Not because it SHOULD happen to her, but because that’s the type of person someone of her confidence and beliefs attracts.

They’re perfect for each other.

Cause no one’s “deserving of better”….

Not the disgruntled employee.  Not the depressed dude.  Not the beat up wife.  Not me either.

If we were truly deserving of it, we’d have it.  And if we had earned it, we’d receive it.

Everyone gets their just due, then.  And those WITH more are those who’ve EARNED more.

And though it’s not universally true, it’s best to believe it’s true – if that’s what it takes to make ourselves better.  Because if we want more too – like anyone else – we have to DO more.  We have to BE that person.  We have to BE better.

We all do.

Cause all we earn in life isn’t simply the product of what we’ve DONE to earn that success specifically, but of WHO we became to earn that success at all.

It’s why so much of this site is about being your BEST self.  Cause as you are now – as your LESSER self – you AREN’T deserving of better.  You’re not yet the person whose earned it.  You don’t DESERVE more.

And that’s why we’re here, I guess.  To learn what it is we need to be better at, and who it is we need to become for that success to come as well.

-

Humans are opinionated.  Share your thoughts below yo!  What feelings of deserving still mess you up?

About Adam Alvarado

Adam is the founder of, and principal contributor to, The Last Broken Home, a site dedicated to the journey from teen depression to self esteem, as well as the effect, nature, and problems of our youth. If you're cool too, follow him on TWITTER and FACEBOOK!

4 Responses to You Don’t Deserve Anything (Until You’re Someone Who Deserves Something)

  1. Manuel Marino says:

    eh, ok, mmmm, I’ve got a more balanced vision. I think that destiny comes for 2 reasons: we work to have it, we just have it because it happens. I call it “chaos”. It’s the sum of hundred of small events happening and that you can’t control because you simply are not God.

    Then there are those events you can control and you MUST control. And your post can be useful for this part of destiny.

    But against the chaos, nothing can be done, and life is the sum of controllable events and impossible to control ones. That’s why I think we all deserve a second chance.

  2. Tracy says:

    Totally agree. I once knew someone who said she hated how people assumed to “deserve” so much greatness. Women are guilty of this on many levels I think. Everyday I hear women talk of deserving the best (in a boyfriend, husband), and how “I deserve better than….”. I don’t have any theory behind this, only an impulsive reaction when I hear a woman say that….but I basically can’t help but think it is always the women who aren’t all that deserving of anything great, who seem to keep whining about how much they deserve. When you know yourself a little better, and can see yourself objectively, it becomes rather hard to ramble on about what you so deserve.

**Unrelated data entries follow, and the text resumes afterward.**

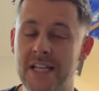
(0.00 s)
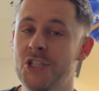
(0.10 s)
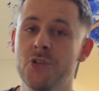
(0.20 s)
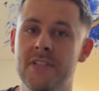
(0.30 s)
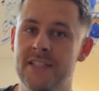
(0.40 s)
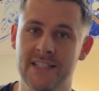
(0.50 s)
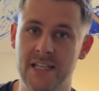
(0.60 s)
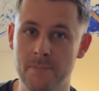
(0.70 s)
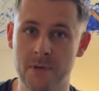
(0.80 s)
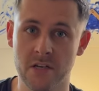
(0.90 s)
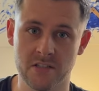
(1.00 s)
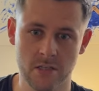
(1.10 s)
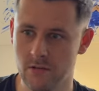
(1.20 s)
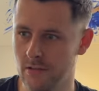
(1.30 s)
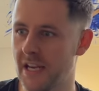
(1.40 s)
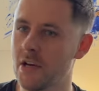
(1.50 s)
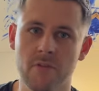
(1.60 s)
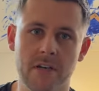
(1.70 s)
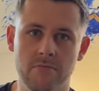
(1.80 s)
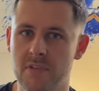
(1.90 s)
induces sleepiness later
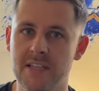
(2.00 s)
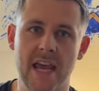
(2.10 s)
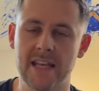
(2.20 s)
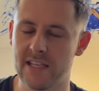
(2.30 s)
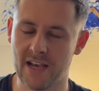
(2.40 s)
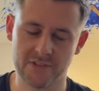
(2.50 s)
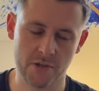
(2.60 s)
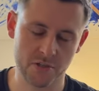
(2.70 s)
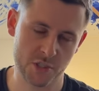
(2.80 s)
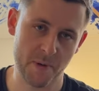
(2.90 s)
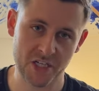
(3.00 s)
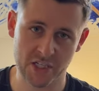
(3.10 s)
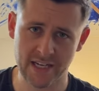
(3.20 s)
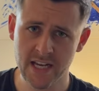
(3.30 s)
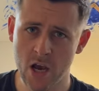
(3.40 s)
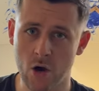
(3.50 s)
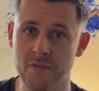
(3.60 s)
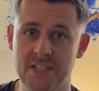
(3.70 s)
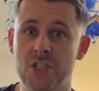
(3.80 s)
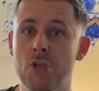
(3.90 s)
in the day, the afternoon especially,
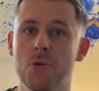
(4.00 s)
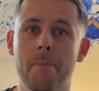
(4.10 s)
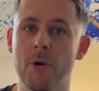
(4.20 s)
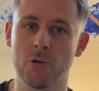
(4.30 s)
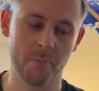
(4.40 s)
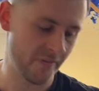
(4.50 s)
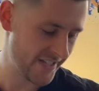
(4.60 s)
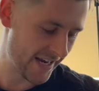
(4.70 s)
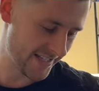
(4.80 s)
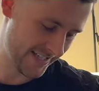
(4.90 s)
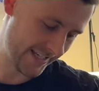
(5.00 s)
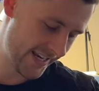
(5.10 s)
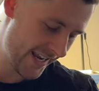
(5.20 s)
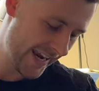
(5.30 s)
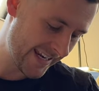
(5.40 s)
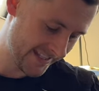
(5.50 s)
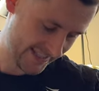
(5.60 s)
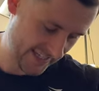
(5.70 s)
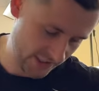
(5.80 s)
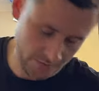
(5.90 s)
obviously due to a buildup of adenosine in the
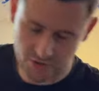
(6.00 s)
system.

    The only exception is people who are extremely suffocated by their environment to the point where their basic needs cannot be met (war torn countries, politically and economically devasted countries etc). Well, I think they “deserve better”. But by better, we are speaking of elements which are normal for people like us. So in fact it isn’t really that they deserve better, it is that they deserve the basics.